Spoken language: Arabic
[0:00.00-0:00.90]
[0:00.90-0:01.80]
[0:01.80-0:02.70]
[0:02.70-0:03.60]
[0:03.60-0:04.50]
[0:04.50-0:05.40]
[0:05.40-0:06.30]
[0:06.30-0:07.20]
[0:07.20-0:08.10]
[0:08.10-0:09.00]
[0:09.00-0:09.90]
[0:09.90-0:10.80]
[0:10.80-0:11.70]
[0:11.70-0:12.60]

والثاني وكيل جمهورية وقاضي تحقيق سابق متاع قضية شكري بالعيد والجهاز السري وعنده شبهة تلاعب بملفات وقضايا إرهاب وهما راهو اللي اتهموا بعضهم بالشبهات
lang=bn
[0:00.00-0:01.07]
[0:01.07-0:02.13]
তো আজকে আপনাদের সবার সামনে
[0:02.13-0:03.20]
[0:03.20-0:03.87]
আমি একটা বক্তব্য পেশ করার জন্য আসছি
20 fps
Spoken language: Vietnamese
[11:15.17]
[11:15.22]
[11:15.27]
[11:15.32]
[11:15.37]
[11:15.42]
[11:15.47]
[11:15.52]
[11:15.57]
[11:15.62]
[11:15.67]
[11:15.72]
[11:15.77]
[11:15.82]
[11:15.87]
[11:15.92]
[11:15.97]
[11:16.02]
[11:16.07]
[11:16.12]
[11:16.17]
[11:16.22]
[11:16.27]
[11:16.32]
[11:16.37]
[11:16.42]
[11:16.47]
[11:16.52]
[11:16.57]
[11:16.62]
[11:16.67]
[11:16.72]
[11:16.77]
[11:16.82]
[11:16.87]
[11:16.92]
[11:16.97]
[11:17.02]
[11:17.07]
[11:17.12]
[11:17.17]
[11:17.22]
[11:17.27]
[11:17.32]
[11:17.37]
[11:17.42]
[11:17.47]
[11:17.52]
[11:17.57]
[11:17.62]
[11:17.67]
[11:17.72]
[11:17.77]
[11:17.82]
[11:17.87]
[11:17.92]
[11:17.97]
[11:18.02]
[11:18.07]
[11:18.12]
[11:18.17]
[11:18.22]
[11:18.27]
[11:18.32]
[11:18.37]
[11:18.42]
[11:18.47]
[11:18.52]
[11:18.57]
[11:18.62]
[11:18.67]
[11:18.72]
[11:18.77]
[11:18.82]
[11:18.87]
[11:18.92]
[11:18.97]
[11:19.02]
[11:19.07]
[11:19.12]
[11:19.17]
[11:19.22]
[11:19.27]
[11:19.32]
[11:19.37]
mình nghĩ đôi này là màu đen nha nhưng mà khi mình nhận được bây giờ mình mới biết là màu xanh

• _WORK TO COMPLETE_
Select the lines from the entries that include the word "Spoken".

• _SOLUTION FOR THIS PROBLEM_
Spoken language: Arabic
Spoken language: Vietnamese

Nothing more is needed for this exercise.